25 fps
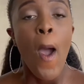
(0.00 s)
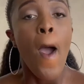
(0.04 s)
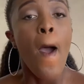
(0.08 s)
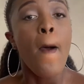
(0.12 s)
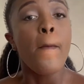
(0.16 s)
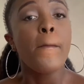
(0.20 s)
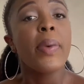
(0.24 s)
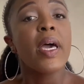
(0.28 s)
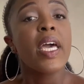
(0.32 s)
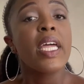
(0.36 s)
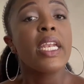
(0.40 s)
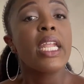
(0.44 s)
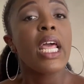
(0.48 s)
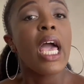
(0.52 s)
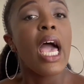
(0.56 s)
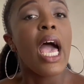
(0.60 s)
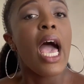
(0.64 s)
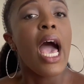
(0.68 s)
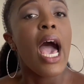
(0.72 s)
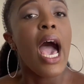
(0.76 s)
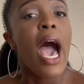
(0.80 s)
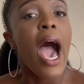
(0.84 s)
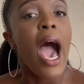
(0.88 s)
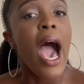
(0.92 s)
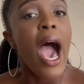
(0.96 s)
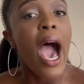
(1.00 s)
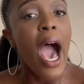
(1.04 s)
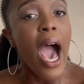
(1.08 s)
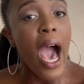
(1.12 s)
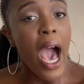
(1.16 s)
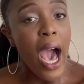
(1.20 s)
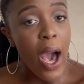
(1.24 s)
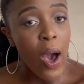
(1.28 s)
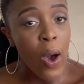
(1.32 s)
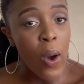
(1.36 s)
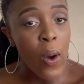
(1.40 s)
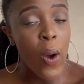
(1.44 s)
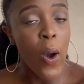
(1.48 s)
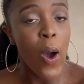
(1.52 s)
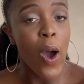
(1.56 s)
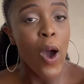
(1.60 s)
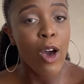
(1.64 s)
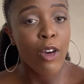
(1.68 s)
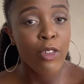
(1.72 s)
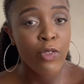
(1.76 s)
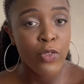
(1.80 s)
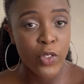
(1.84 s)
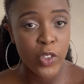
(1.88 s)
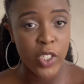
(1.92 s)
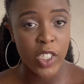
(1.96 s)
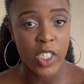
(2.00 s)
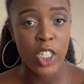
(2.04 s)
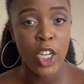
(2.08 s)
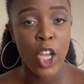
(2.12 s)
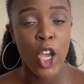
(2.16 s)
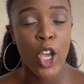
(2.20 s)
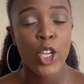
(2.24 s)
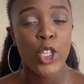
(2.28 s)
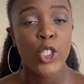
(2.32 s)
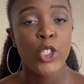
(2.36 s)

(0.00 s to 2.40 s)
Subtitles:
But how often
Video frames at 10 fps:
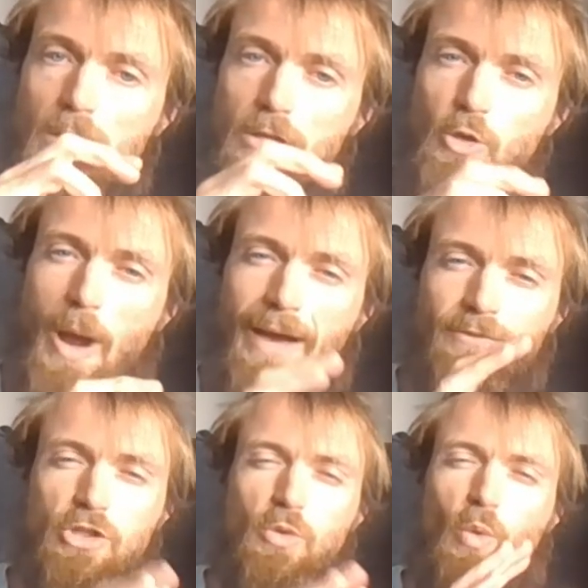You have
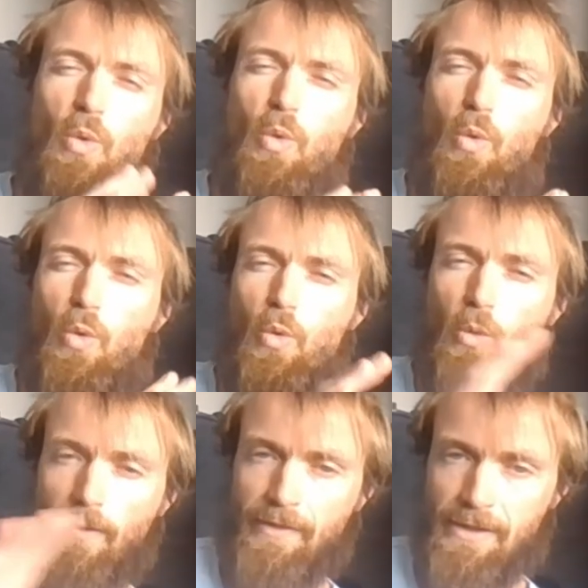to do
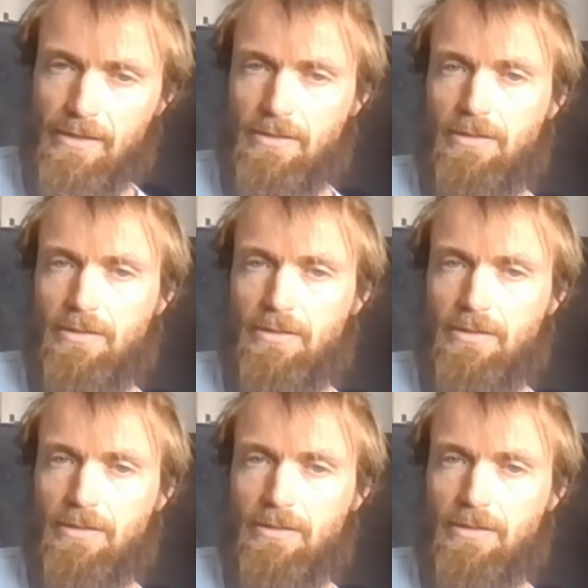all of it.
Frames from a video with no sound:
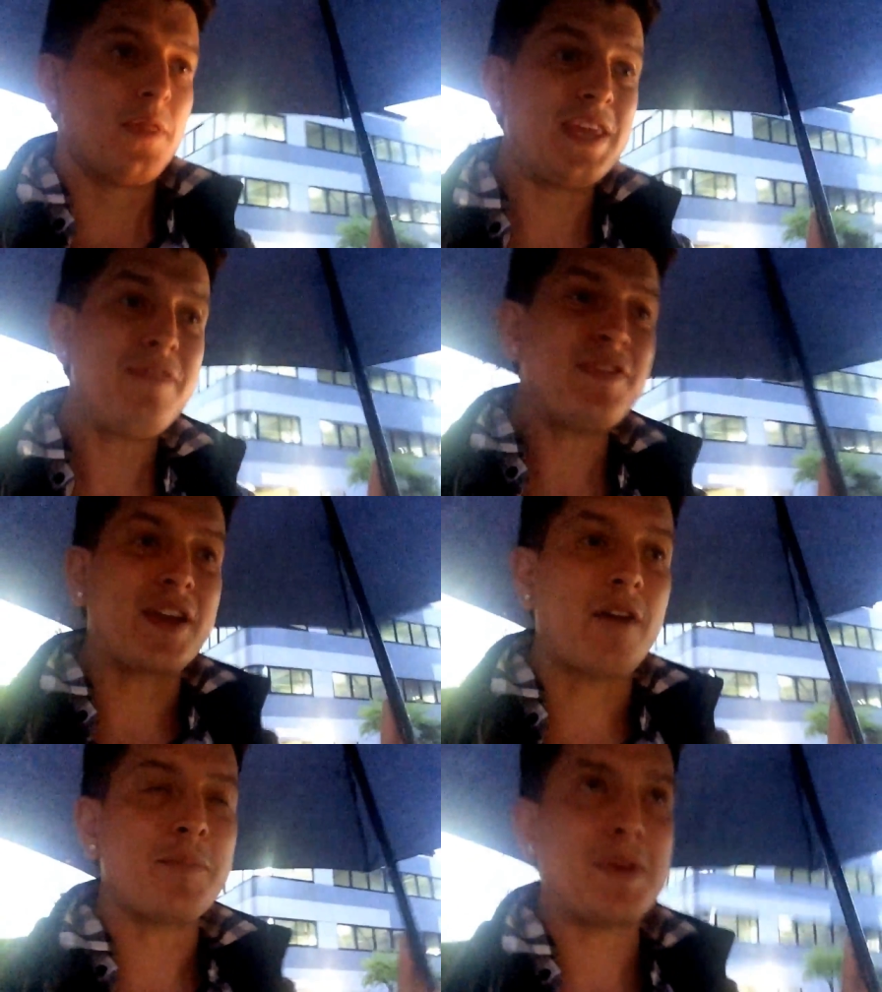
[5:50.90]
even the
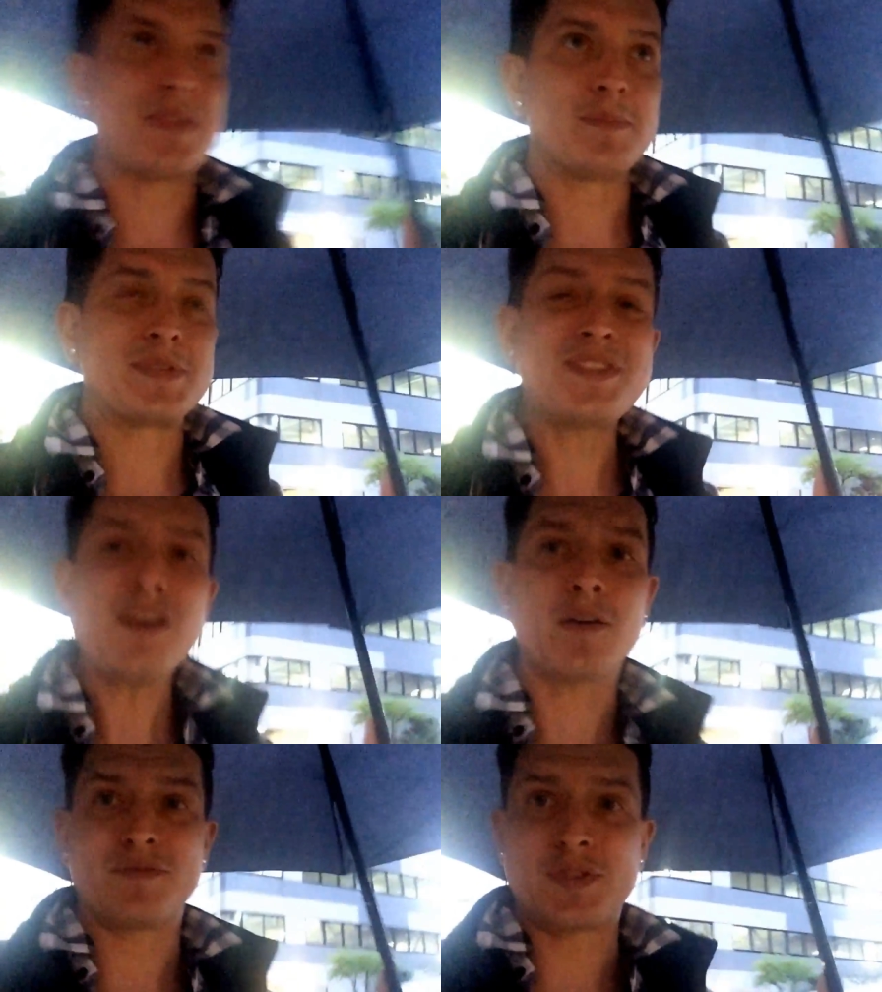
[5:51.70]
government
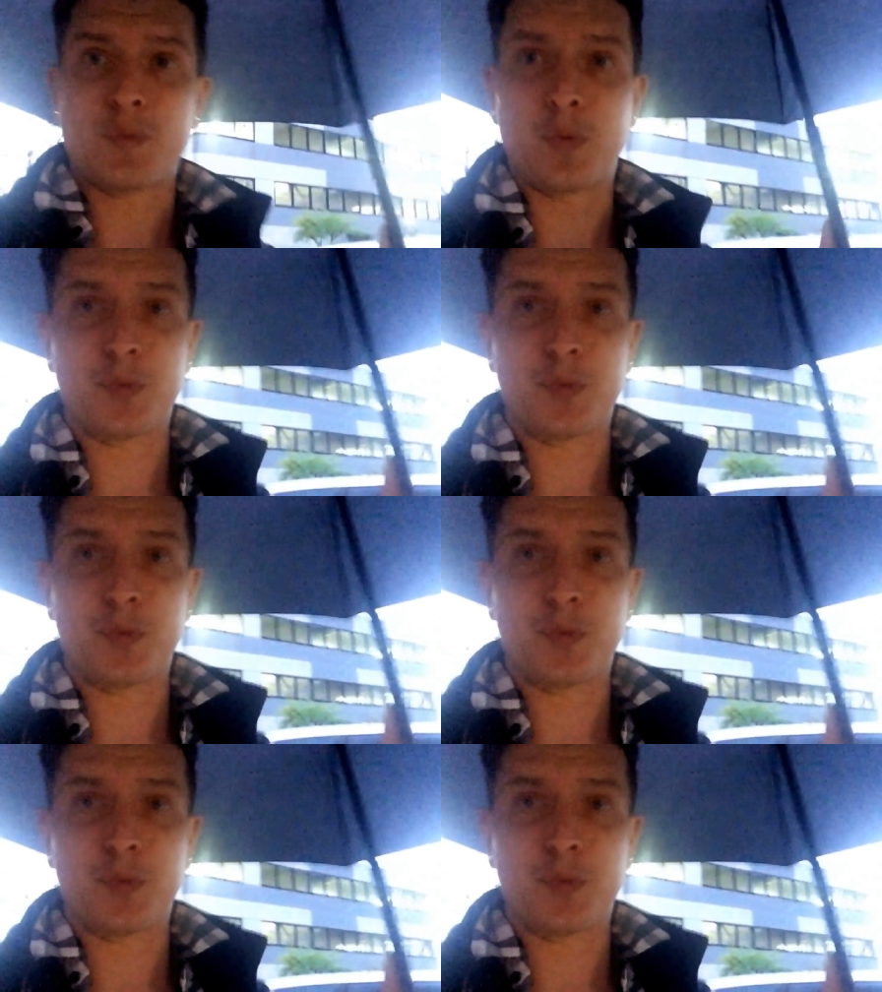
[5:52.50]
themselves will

--*--

--- Exercise directions ---
All of the material above goes into the copy exactly as is; the pictures do not.

--- Written answer ---
25 fps
(0.00 s)
(0.04 s)
(0.08 s)
(0.12 s)
(0.16 s)
(0.20 s)
(0.24 s)
(0.28 s)
(0.32 s)
(0.36 s)
(0.40 s)
(0.44 s)
(0.48 s)
(0.52 s)
(0.56 s)
(0.60 s)
(0.64 s)
(0.68 s)
(0.72 s)
(0.76 s)
(0.80 s)
(0.84 s)
(0.88 s)
(0.92 s)
(0.96 s)
(1.00 s)
(1.04 s)
(1.08 s)
(1.12 s)
(1.16 s)
(1.20 s)
(1.24 s)
(1.28 s)
(1.32 s)
(1.36 s)
(1.40 s)
(1.44 s)
(1.48 s)
(1.52 s)
(1.56 s)
(1.60 s)
(1.64 s)
(1.68 s)
(1.72 s)
(1.76 s)
(1.80 s)
(1.84 s)
(1.88 s)
(1.92 s)
(1.96 s)
(2.00 s)
(2.04 s)
(2.08 s)
(2.12 s)
(2.16 s)
(2.20 s)
(2.24 s)
(2.28 s)
(2.32 s)
(2.36 s)

(0.00 s to 2.40 s)
Subtitles:
But how often
Video frames at 10 fps:
You have
to do
all of it.
Frames from a video with no sound:
[5:50.90]
even the
[5:51.70]
government
[5:52.50]
themselves will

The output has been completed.